Travels in a Plague Year: What Now?

In the planning for some years, the next twelve months were to be something magical and exciting. An odyssey to assuage the yearnings of the most hard-bitten traveller. Then out of the blue comes an insidious microorganism which has brought us to a standstill before we really got underway.

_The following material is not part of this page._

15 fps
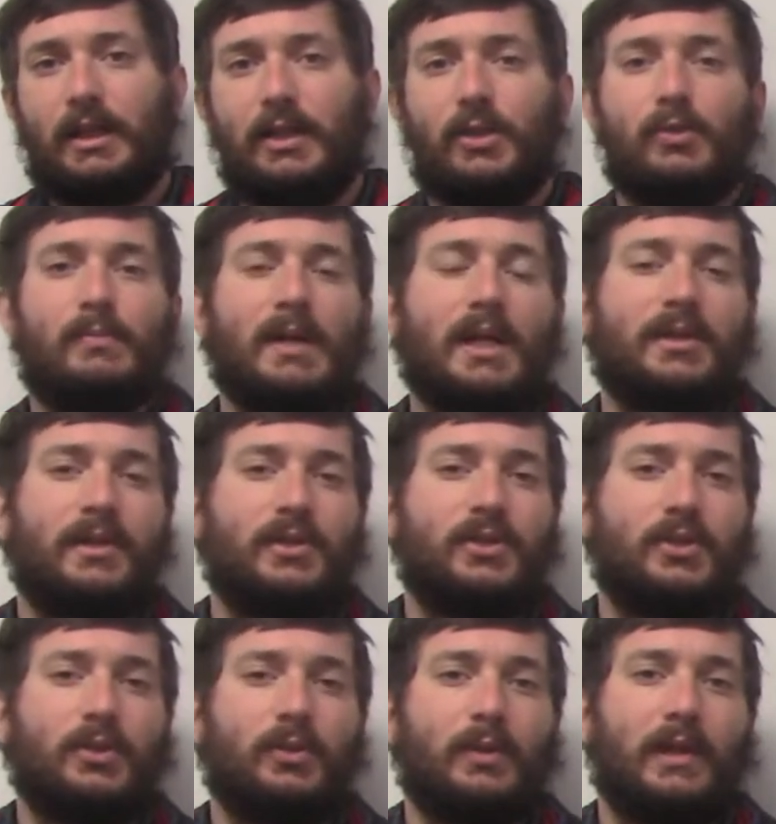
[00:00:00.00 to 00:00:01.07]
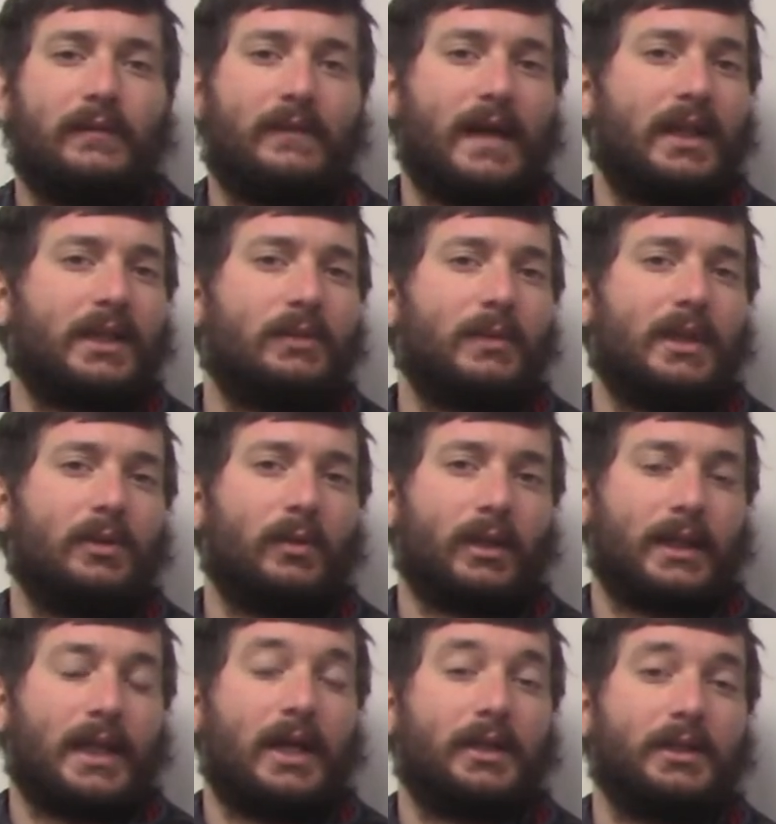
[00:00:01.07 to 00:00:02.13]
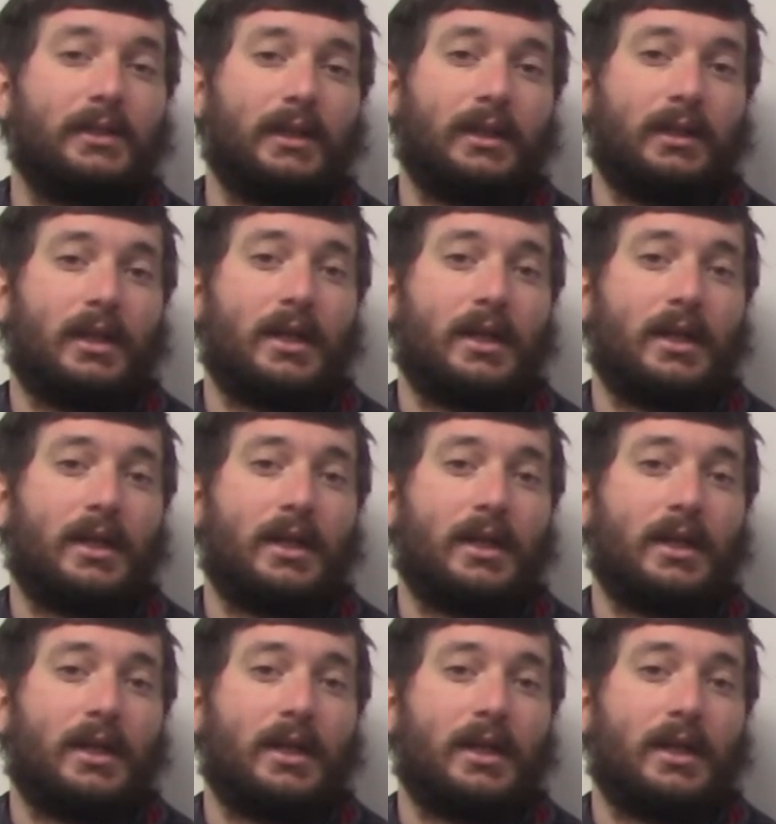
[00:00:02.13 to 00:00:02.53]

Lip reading: a new method to evaluate or calculate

The idea was to uproot ourselves from our bucolic existence in rural Australia and to sprout anew in the land of Boris Get-Me-Outa-Here Johnson.  Giving London a wide berth, having been there many times in the past, the aim was to base ourselves in Doc Martin territory.  That’s the south west counties to non-devotees of the curmudgeonly medico.

We exchanged this……..

Having looked into a number of accommodation options, we settled on a housesit in a tiny South Devon hamlet where we would care for an elderly brown labrador and three cats while their human went to Australia to visit her daughter.  Our host was looking forward to spending a relaxing two months thawing out and learning to be a grandmother.

……. for this

Landing at Heathrow on a cold, overcast morning at the tail end of winter, we picked up a rental car and got on the road.  Jetlagged and weary from semi-circumnavigating the earth, the ensuing five-hour road trip was mind numbingly scary.  Fending off exhaustion, we refuelled at a pub in Burnham-by-Sea, Somerset. The rejuvenating qualities of bangers and mash washed down with a local scrumpy should not be under-estimated.

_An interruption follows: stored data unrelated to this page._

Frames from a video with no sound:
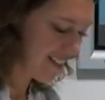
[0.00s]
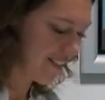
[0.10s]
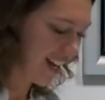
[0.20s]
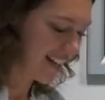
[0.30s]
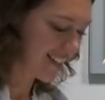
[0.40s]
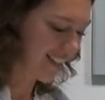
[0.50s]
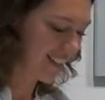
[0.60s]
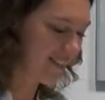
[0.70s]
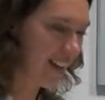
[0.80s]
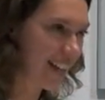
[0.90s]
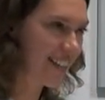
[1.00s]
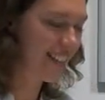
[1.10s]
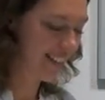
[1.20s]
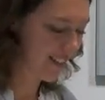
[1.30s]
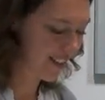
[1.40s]
of nation and
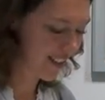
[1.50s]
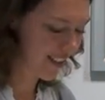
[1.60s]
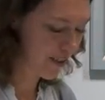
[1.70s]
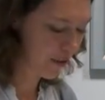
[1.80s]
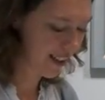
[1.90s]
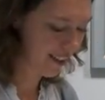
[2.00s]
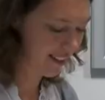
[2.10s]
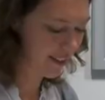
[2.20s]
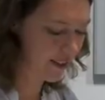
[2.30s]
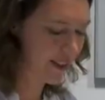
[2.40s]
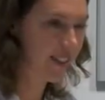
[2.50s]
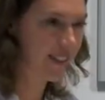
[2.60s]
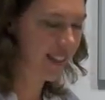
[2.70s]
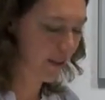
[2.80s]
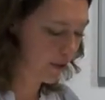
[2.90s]
narration is not a new one, nor a
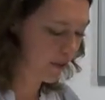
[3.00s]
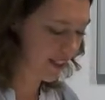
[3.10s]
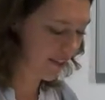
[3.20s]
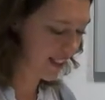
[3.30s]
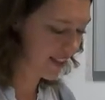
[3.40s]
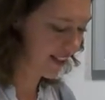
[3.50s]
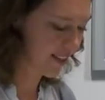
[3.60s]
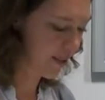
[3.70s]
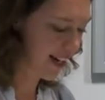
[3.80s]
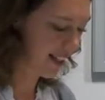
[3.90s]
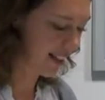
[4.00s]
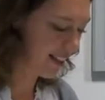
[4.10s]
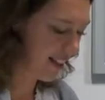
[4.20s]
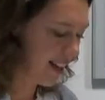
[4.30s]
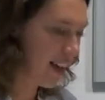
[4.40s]
concept specific to Venezuela.
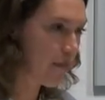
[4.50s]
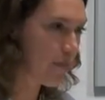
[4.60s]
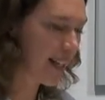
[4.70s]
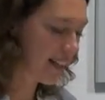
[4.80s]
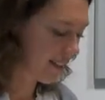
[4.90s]
Many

Navigating the narrow, hedge lined lanes of Devon, we finally made it to our home-away-home for the next two months.  Or so we thought.  All-important introductions – to our animal charges – out of the way and a hastily consumed tasty meal prepared by our host, we escaped into sleep.  At least for a few hours.  Accursed jetlag.

For the next three weeks, more often than not accompanied by Honey, the 14-year-old lab, we explored our surroundings; trekking the vast undulating, treeless expanses of Dartmoor, the rugged Devon coast, the lanes, public footpaths, fields and towns of this beautiful part of England.

Rolling fields of South Devon (top left), Horn’s Cross, Dartmoor (top right), Totnes, Devon (centre right), Starhole Bay, Salcombe, Devon (bottom)

Then the world came to an end when that toselled-haired, spoilsport Alexander Boris de Piffle (?) Johnson shutdown all pubs and eateries in these fair isles. Alright there was more to it than that. In reality he sent the country to the naughty corner …. for a longtime. Thus, our globetrotting exploits spluttered to a halt. No springtime in Portugal, no Eurovision in the Netherlands (YAY! there is a mythical superhero), no bouncing from one Baltic state to another, no walking the Adriatic coast of Croatia, no savouring the food and wine of Georgia and no drinking mega quantities of home distilled horilka1 with my wife’s relatives in Ukraine (much to the relief of my liver).

And to top it all off, Honey the dog’s human decided against serving out her full sentence in the colonies, cut short her stay and sped home on the last available flight after only three weeks.  Plunged – as she was – into solitary confinement for 14 days, we weren’t going to be cast out onto the streets immediately. But with homelessness in prospect, we pleaded our case to rent the downstairs flat until this coronavirus thing blew over. Thankfully she agreed.

So, in these apocalyptic times, we have resorted to exploring our environs on foot in an ever-increasing arc.  At other times, you’ll find us doing what comes naturally; working in the garden. 

“You travelled to the other side of the world to do what you ordinarily do at home”, I hear you say.  To wit I reply “Yeah! So, what’s your point?”.

To be continued……………………..


  1. In Ukraine, the traditional distilled beverage is called horilka. The word comes from the Ukrainian verb for burning – hority. It’s pretty much a blanket term that could refer to any strong spirit, including vodka. Traditionally, horilka is distilled from wheat or rye and it has the same alcohol content as vodka. By definition, it’s the same thing as vodka. Don’t say this to Ukrainians, though.